- Reign: 606 – before 620
- Born: Qibi Geleng 契苾歌楞

Regnal name
- Yìwùzhēn Mòhè Kèhán 易勿真莫賀可汗
- House: Qibi

= Yiwuzhenmohe Qaghan =

Yiwuzhenmohe Qaghan (易勿真莫賀可汗) or Yaghmurchin Bagha Qaghan (Personal name: Qibi Geleng, 契苾歌楞) was a tribal chief of Qibi tribe who ruled briefly over Turkic tribes of Xueyantuo, Tiele and Huihe.

== Reign ==
At the time of Geleng's rule over the Tiele as Erkin or Elteber which was made of 15 tribes, the Tiele were subserviant to the Western Turkic Khaganate's Heshana Qaghan (r. 602/303–611).

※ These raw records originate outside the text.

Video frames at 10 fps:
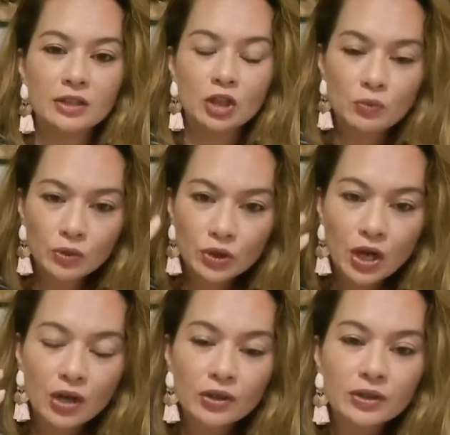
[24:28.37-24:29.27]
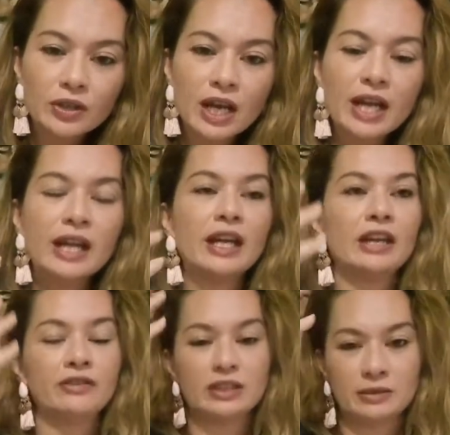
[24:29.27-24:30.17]
you will know
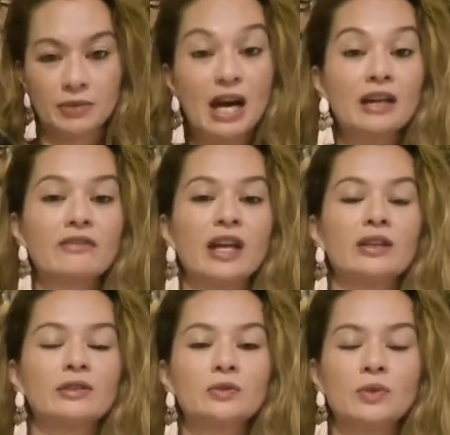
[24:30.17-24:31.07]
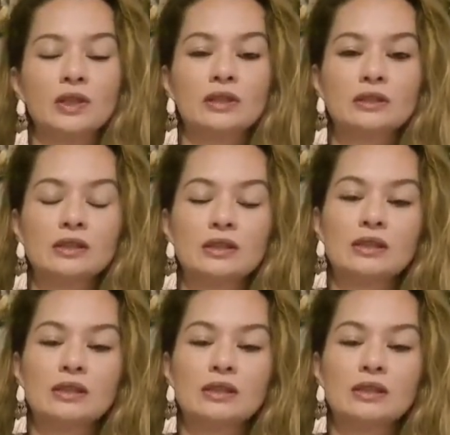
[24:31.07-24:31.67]
if it is a part of that old world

Heshana was said to be collecting excessive taxes from the Tiele, leading to resentment among the Tiele. Heshana thus suspected the Tiele chieftains and, on one occasion, gathered some 100 chieftains and killing them. The Tiele rebelled and supported Geleng, the chieftain of the Qibi as khagan. They also supported Yishibo of the Xueyantuo as Yiedie Khan, as a subordinate khan under Geleng. He subjected cities of Gaochang, Yiwu and Yanqi.

== End of reign ==
Later, after Western Turkic Khaganate's Shikui Khagan (r. 610–617) came to power, it was said that the Tiele again submitted to Western Turkic rule. The Xueyantuo would not have another khan until Yishibo's grandson Yi'nan, then a vassal of the Eastern Turkic Khaganate, rebelled against the Eastern Turks and was made Zhenzhu Khan by Emperor Taizong of Tang. Yiwuzhen's nephew Qibi Heli would go on to be a Tang general.